Tout va très vite, mais l’enseignante s’accroche. Elle passe la liste d’aptitudes qui lui permet de devenir directrice d’école et prend la direction d’un établissement du premier degré dans son village natal de Chembenyoumba. Au fil des années, elle multiplie les formations et monte de grade car elle estime qu’ « il est important de s’auto-former, surtout dans ce milieu ». Jusqu’en 2019, lorsque le rectorat de Mayotte, à l’époque vice-rectorat, lui propose de devenir CPD, conseillère pédagogique départementale, chargée de la mission LVE, langues vivantes étrangères. « Je reviens donc à mon premier amour, les langues ! », sourit-elle.
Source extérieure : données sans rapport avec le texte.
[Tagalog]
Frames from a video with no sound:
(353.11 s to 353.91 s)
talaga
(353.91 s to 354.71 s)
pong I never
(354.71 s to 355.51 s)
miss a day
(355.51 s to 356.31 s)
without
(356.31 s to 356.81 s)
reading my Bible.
Sa fonction consiste à travailler avec les conseillers pédagogiques de circonscriptions dans les établissements du second degré, dans le cadre de l’apprentissage des langues. Elle coordonne également la conception et la lecture des sujets pour le recrutement des professeurs des écoles. Faisant preuve de bonne volonté et de professionnalisme, l’académie décide de lui confier d’autres responsabilités. « Depuis deux semaines, je suis devenue inspectrice de l’Éducation nationale », dit-elle fièrement. Une consécration pour celle qui a commencé sa carrière en tant que simple contractuelle.
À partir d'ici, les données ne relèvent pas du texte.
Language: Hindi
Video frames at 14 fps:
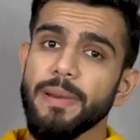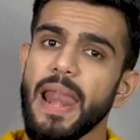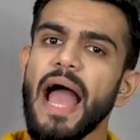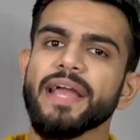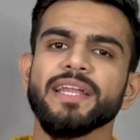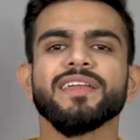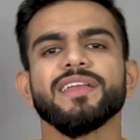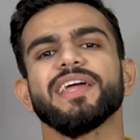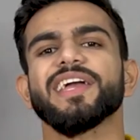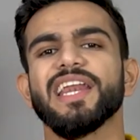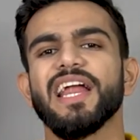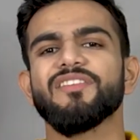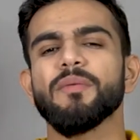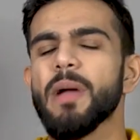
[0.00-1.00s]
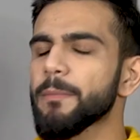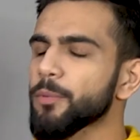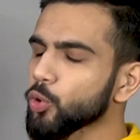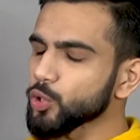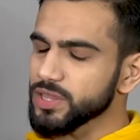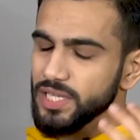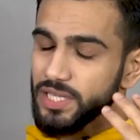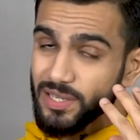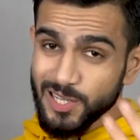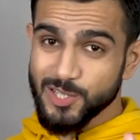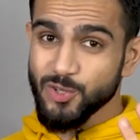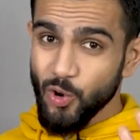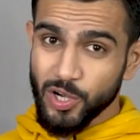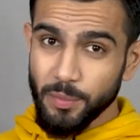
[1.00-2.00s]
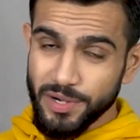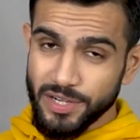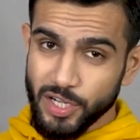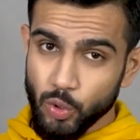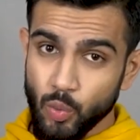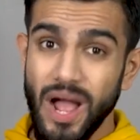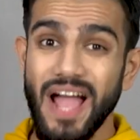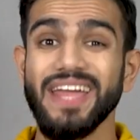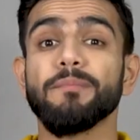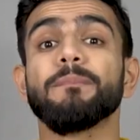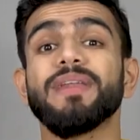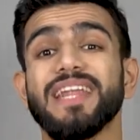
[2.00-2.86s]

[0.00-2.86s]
ब्लैक एंड ग्रे के अलावा मैं आप लोगों को तीन कलर्स और कमेंट करूंगा इन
« Je suis l’exemple que quand on veut, on peut »

Aujourd’hui, la quadragénaire poursuit ce qu’elle a initié puisqu’en plus d’être inspectrice, elle continue à gérer l’apprentissage des langues vivantes étrangères, et cette fois-ci, elle a souhaité y inclure le shimaoré et le kibushi. La professionnelle ne le nie pas, son métier n’est pas de tout repos. « Le contexte de travail n’est pas facile, les partenaires non plus. On doit gérer les parents, les syndicalistes, certains professeurs qui ne sont pas motivés. Mais quand on aime ce que l’on fait, on trouve toujours une bonne harmonie », assure-t-elle. Il faut reconnaître qu’elle a un avantage non négligeable puisqu’elle est passée par différents corps de métiers avant de devenir inspectrice de l’Éducation nationale. « Je suis consciente des difficultés qu’on a à trouver des enseignants, je connais les conditions de travail d’un directeur d’école et les difficultés du CPD. Mes expériences me permettent de mieux me retrouver dans mes nouvelles fonctions. »
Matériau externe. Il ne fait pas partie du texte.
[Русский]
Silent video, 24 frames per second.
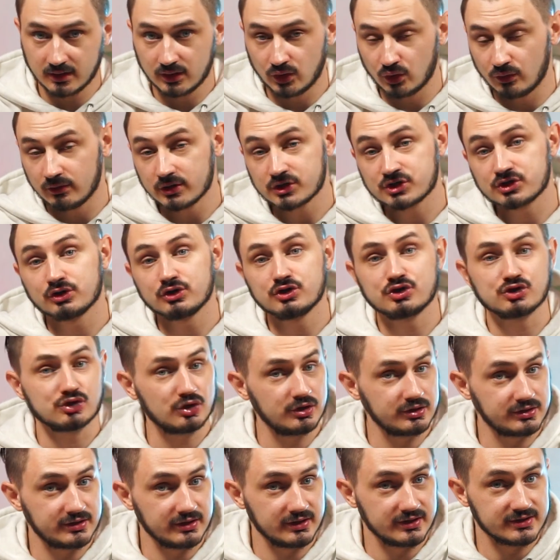Вот что еще
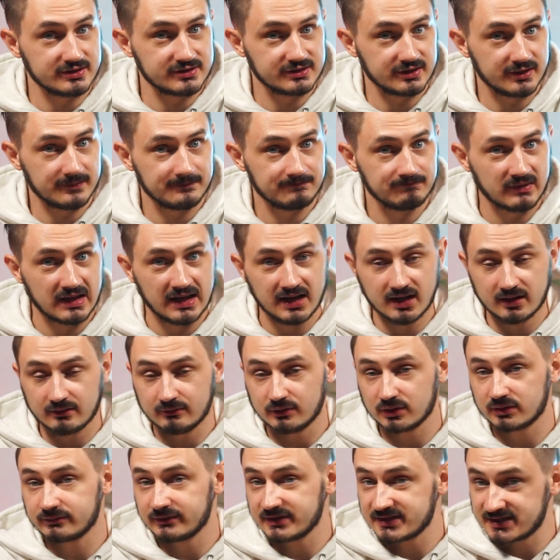интереснее.
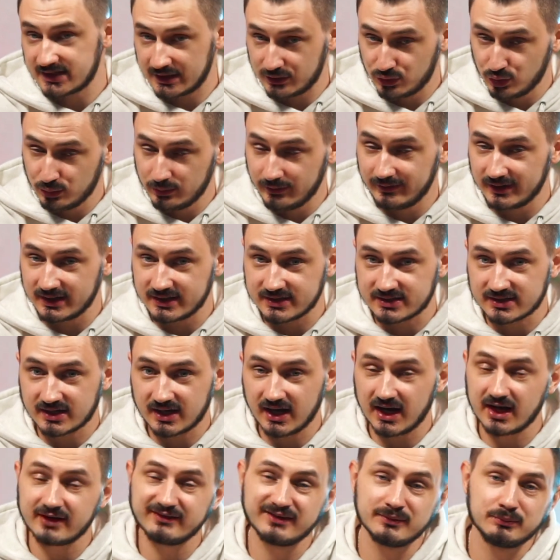Вот вы задумывались,
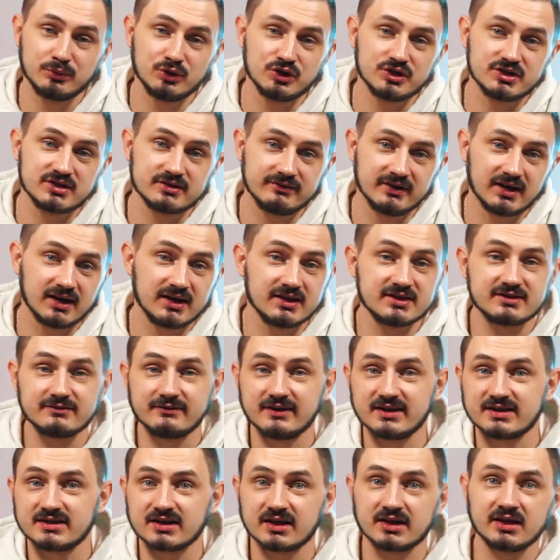как вы будете выглядеть в
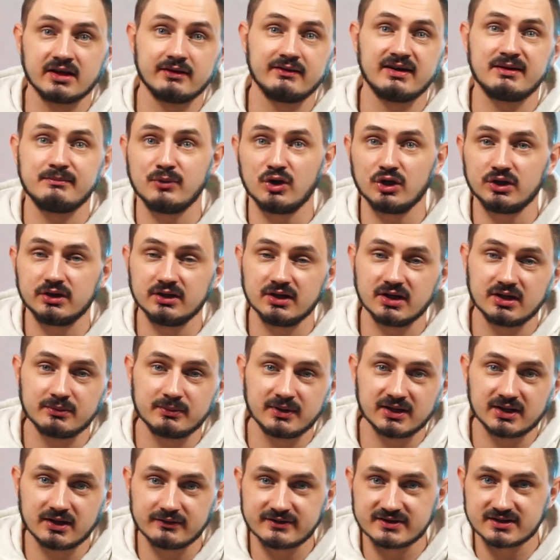этих новомодных
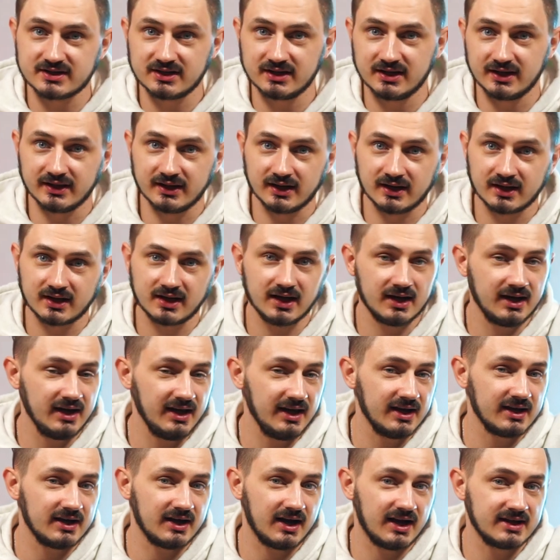метавселенных?
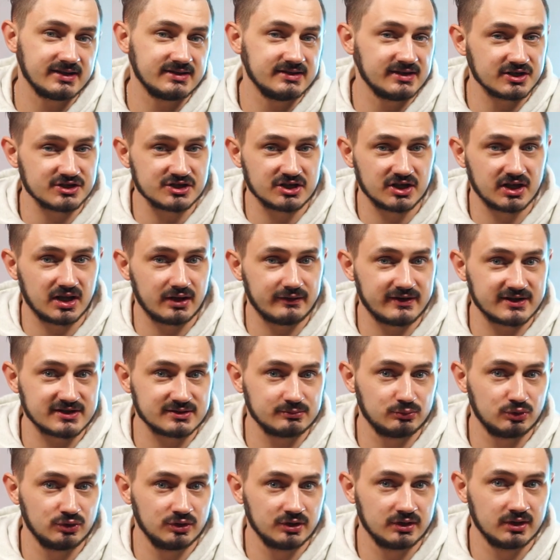Какая одежда на вас
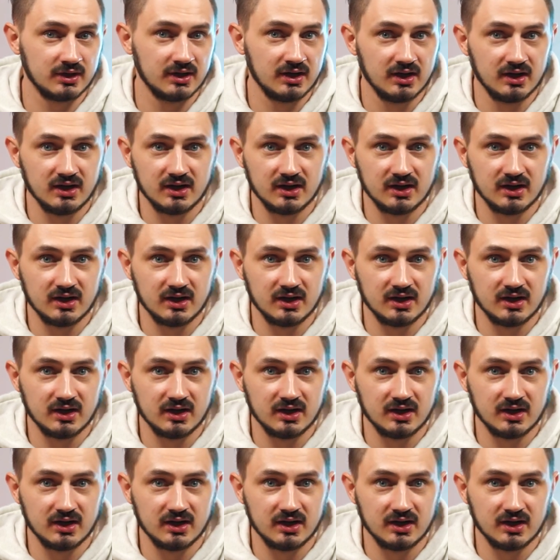будет?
Elle est complètement investie dans son travail et ses journées sont bien chargées. Il lui arrive même de travailler le week-end. Des moments en famille sacrifiés, mais son entourage ne le lui reproche pas. « J’ai cette chance d’avoir un équilibre familial parce que si la famille ne comprend pas, cela peut être violent. Je suis mère de quatre enfants, je suis mariée et mon mari me soutient dans ma démarche. » Celle-ci consiste à s’engager pleinement pour les enfants de Mayotte. Soirifa-Moinaid Soumaila ne s’arrêtera pas là. Elle a à cœur de réussir la mission qui lui a été confiée par le recteur, mais elle vise déjà des postes à hautes responsabilités. « Il faut les convoiter parce qu’aujourd’hui on a la possibilité d’y accéder », rappelle-t-elle. Et pour ceux qui auraient un quelconque doute sur ses capacités, elle n’a qu’une réponse à leur donner. « Je suis l’exemple de quand on veut on peut. Tout est possible, il suffit d’aimer son travail et le faire avec le cœur. »

 

Une femme engagée

Soirifa-Moinaid Soumaila est une femme engagée dans différents domaines. Elle est la présidente de l’équipe de foot masculine du village de Chembenyoumba, l’ASJC Alakarabu. « Je prévois aussi de créer une équipe féminine pour inciter nos filles à aimer le sport, elles ont aussi leur place sur un stade de foot », indique-t-elle. Elle est également connue dans le monde de la politique puisqu’elle était adjointe au maire de M’Tsangamouji, chargée des affaires scolaires. Elle s’était aussi présentée aux élections départementales en 2020 dans le canton de Tsingoni, « mais pour l’instant je laisse de côté ma carrière politique car elle n’est pas compatible avec mes fonctions d’inspectrice de l’Éducation nationale ».